May 2, 2016. Richmond Times-Dispatch.
RISC, Richmonders Involved to Strengthen our Communities, organized the meeting. The group, which touts work since 2002, is one of two entities in the state organized with the aid of Florida-based Direct Action Research and Training Center, or DART.
Issues RISC has tackled include truancy rates in Richmond schools, access to primary health care for the uninsured, and the shortage of affordable housing in the region.
Stakeholders in the issues addressed Monday were called up to the stage to commit to the ideas RISC proposed. Upon agreeing to commit, the representatives were met with thunderous applause. Answers in the negative were met with silence.
Hundreds of jobs go unfilled each year in the hospital systems, RISC said, and many job-seekers live in the East End, said Michael Kolbe of RISC’s jobs committee.
RISC proposed creating a training program sponsored by the health systems that would lead to entry-level jobs in those hospitals.
“Imagine a ladder out of poverty,” Kolbe said. “We want leadership from HCA and VCU Health to finish building this ladder.”
Representatives of VCU Health, Church Hill Activities and Tutoring (CHAT) and HCA Healthcare agreed to create a coalition to help create a pool of candidates to fill those jobs.
“(We have) endless possibilities when there are people are motivated and they want to try new things and explore,” said Maria Curran, chief human resources officer and vice president for human resources and community benefit at VCU Health System.
RISC also presented a proposal to bring direct instruction to the county’s struggling elementary schools.
Direct instruction, a form of teaching that introduces skills through scripted lectures and students grouped by their level of learning, is being used successfully in some charter schools in Baltimore, a representative of the program said earlier in the spring.
As the format is not fully compatible with the state’s Standards of Learning, the RISC proposal would stop at second grade.

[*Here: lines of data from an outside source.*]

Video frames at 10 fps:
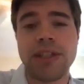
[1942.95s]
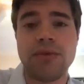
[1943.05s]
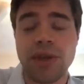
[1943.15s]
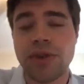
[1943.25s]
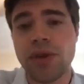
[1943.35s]

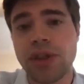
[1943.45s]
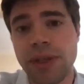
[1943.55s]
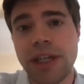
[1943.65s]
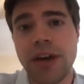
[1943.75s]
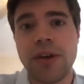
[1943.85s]
resource
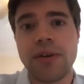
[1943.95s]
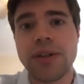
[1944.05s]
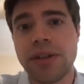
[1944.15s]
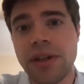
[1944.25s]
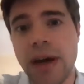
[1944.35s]

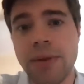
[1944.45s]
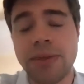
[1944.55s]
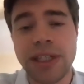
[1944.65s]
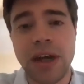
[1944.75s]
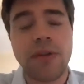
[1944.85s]
materials
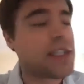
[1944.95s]
themselves.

According to the Virginia Department of Education, 16 Henrico elementary schools missed the mark for state SOL test scores. The current English pass rate on the path to full accreditation is 75 percent.
School Board member Roscoe D. Cooper, the only board member in attendance, agreed to travel to Baltimore in October with RISC members to observe direct instruction and, based on the outcome of that trip, support allocating resources for elementary schools that would like to try direct instruction.

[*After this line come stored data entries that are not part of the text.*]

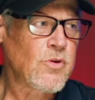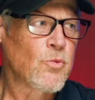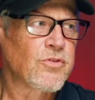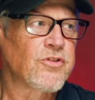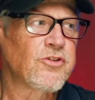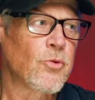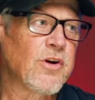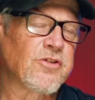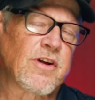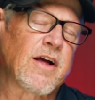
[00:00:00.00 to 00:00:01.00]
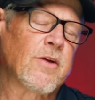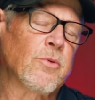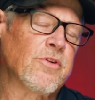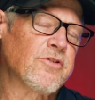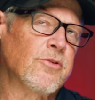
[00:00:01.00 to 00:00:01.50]
One situation I had
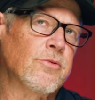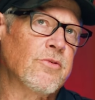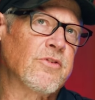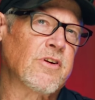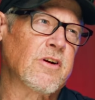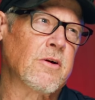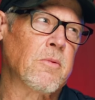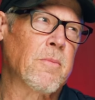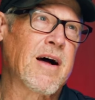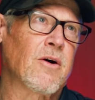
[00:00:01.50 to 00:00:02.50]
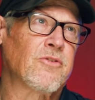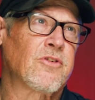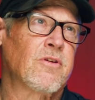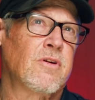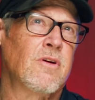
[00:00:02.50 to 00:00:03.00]
with a student
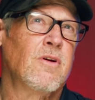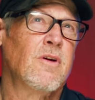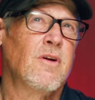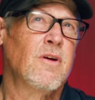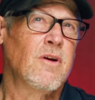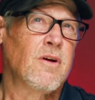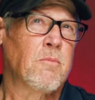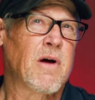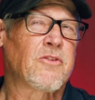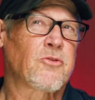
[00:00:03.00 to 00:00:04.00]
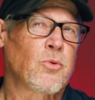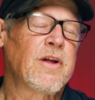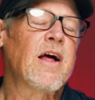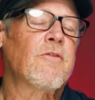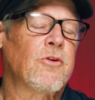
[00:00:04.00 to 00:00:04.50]
about
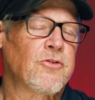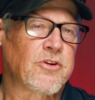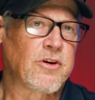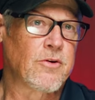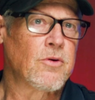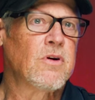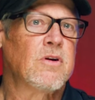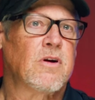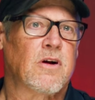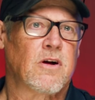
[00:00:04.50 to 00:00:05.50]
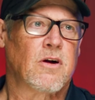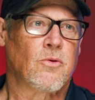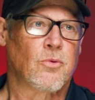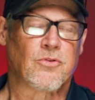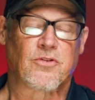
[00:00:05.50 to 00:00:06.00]
3.5 years ago,
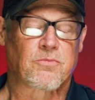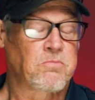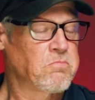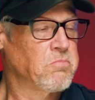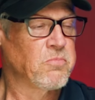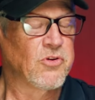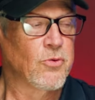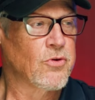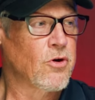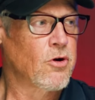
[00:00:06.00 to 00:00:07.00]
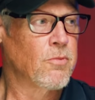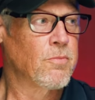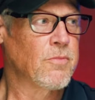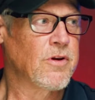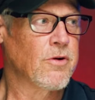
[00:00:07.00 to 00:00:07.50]
we were just doing our,
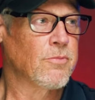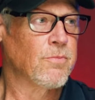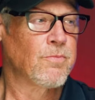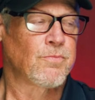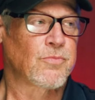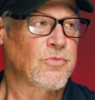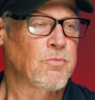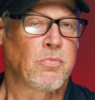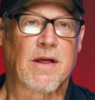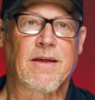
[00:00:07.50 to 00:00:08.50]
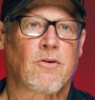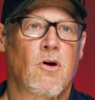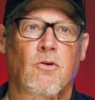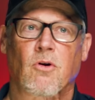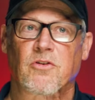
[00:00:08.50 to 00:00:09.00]
you know, planned
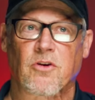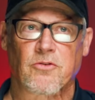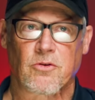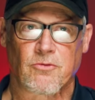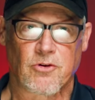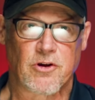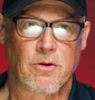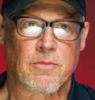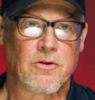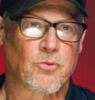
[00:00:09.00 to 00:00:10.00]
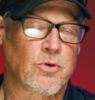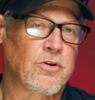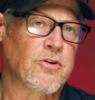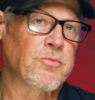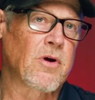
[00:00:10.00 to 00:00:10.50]
long cross country for him. He's
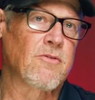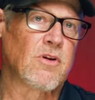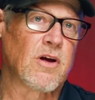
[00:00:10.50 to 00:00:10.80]
working on his private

“I’m willing to go anywhere to see anyone that is doing anything that helps our children to succeed,” Cooper said. “We know there is a problem with the reading level of our children and the scores, and we’re going to assess it, we’re going to address it, and we’re going to change it.”

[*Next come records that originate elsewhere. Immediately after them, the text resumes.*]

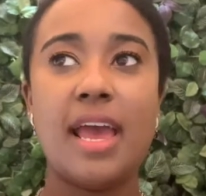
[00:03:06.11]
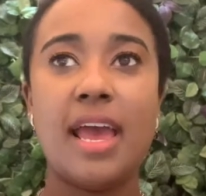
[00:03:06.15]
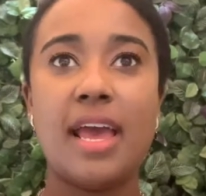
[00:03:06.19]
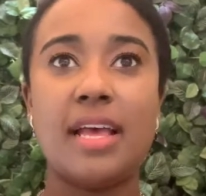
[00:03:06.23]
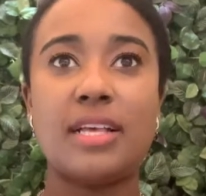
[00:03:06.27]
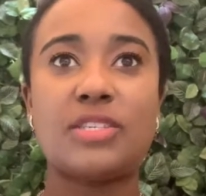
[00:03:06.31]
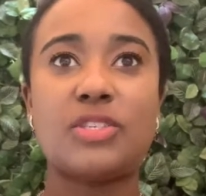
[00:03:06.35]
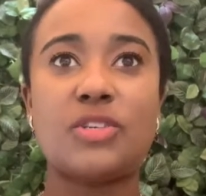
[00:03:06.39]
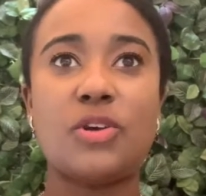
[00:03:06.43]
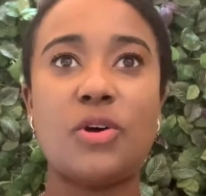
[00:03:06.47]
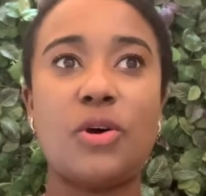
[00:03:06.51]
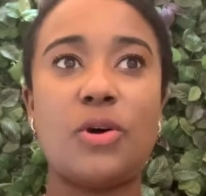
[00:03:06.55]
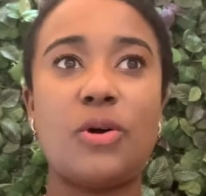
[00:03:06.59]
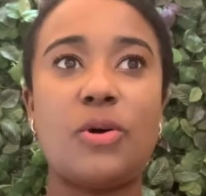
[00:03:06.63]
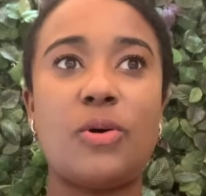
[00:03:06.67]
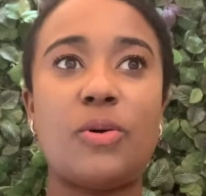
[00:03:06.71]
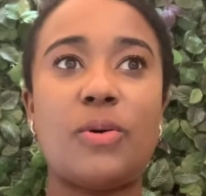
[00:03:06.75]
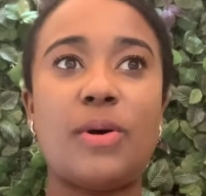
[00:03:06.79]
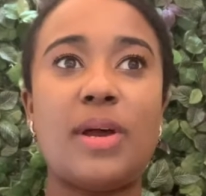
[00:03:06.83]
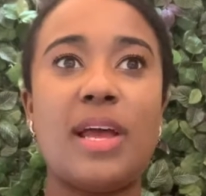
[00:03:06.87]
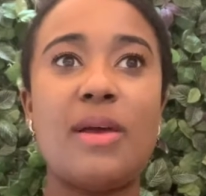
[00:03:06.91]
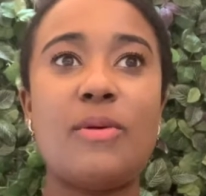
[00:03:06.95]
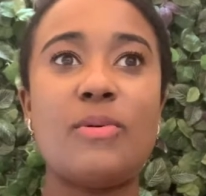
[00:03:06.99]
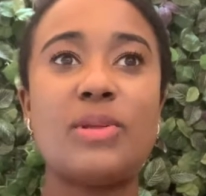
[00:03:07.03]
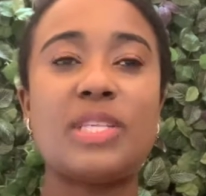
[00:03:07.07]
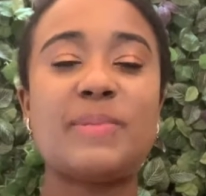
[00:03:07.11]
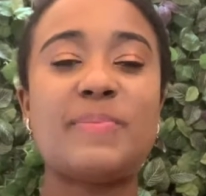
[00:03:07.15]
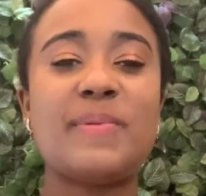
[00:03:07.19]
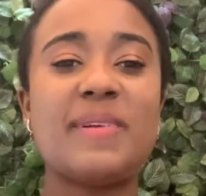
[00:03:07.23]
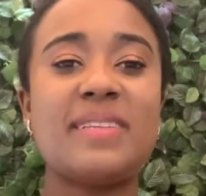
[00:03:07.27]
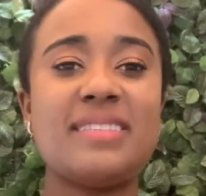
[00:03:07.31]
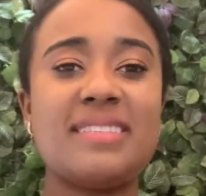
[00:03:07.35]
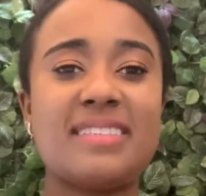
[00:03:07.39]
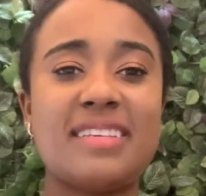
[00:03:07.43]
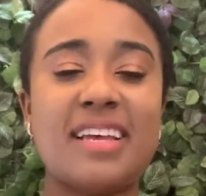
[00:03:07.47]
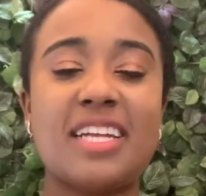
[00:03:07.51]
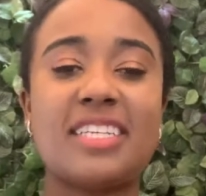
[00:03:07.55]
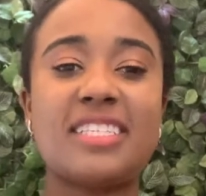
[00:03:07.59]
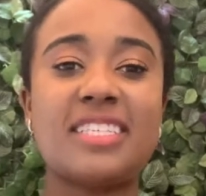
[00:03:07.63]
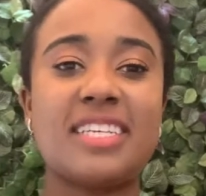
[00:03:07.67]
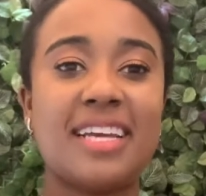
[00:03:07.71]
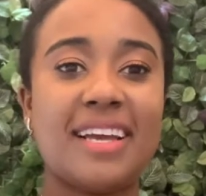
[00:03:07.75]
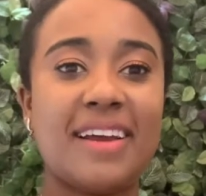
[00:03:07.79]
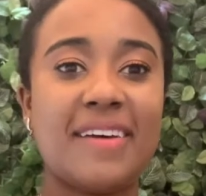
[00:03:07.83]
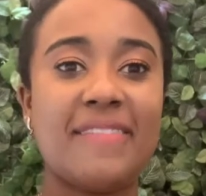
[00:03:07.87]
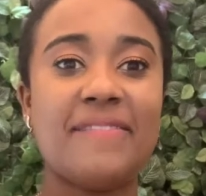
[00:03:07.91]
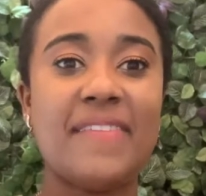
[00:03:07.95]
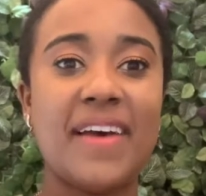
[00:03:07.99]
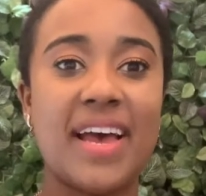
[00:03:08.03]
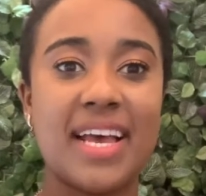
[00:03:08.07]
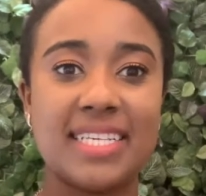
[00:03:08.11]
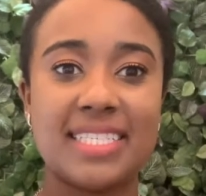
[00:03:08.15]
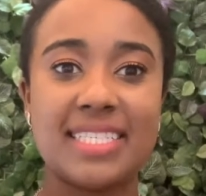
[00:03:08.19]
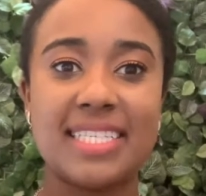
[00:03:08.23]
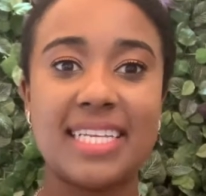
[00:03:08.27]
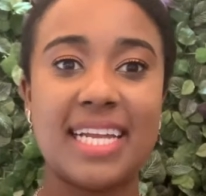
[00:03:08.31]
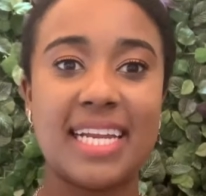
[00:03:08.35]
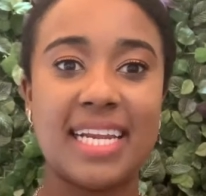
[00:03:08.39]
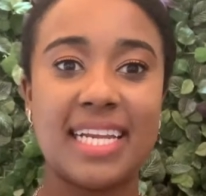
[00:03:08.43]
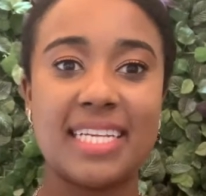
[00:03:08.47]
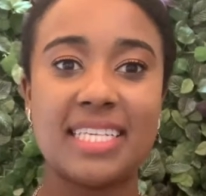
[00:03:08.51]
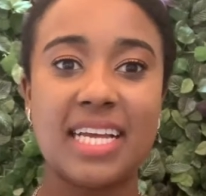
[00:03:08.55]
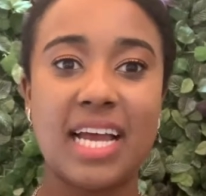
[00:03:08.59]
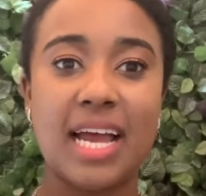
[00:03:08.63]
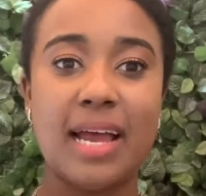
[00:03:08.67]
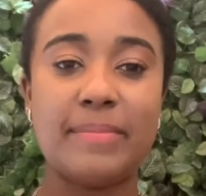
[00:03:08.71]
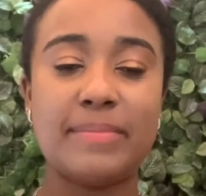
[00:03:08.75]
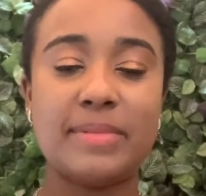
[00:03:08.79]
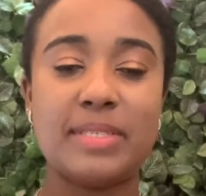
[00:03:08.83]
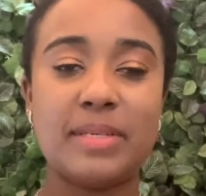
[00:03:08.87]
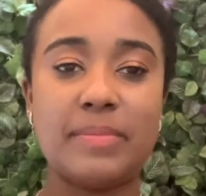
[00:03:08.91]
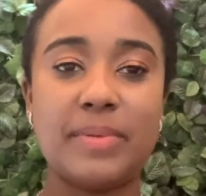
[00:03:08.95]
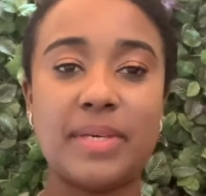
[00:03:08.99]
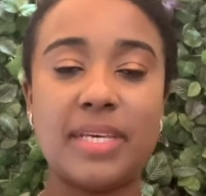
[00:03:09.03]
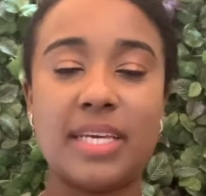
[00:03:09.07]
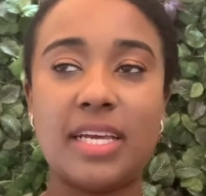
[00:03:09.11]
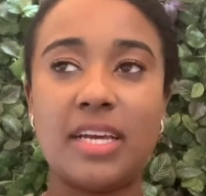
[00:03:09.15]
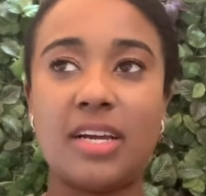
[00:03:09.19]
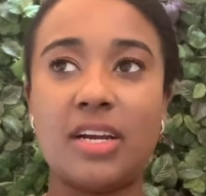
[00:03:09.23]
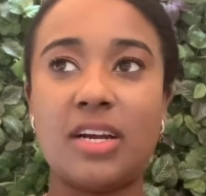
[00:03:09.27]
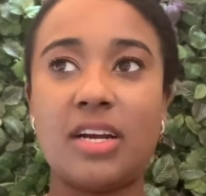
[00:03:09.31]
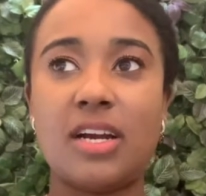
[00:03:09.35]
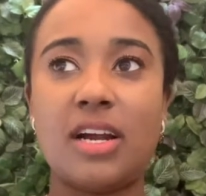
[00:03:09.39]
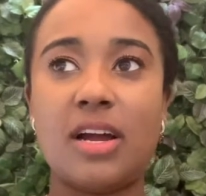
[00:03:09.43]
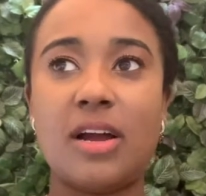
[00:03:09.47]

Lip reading: So it's been such a fascinating time to be here.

The Rev. Brenda Summerset, chairwoman of RISC’s education committee, charged those in attendance to take action one step further. As of late, Cooper has been the only representative of the school division who has engaged with them, she said, so she encouraged those in attendance to come to the May 26 School Board meeting to speak out.
“We are not going away,” she said. “It will be our persistence and the power of our numbers that will persuade the powers that be to pay attention to the cries of our children.”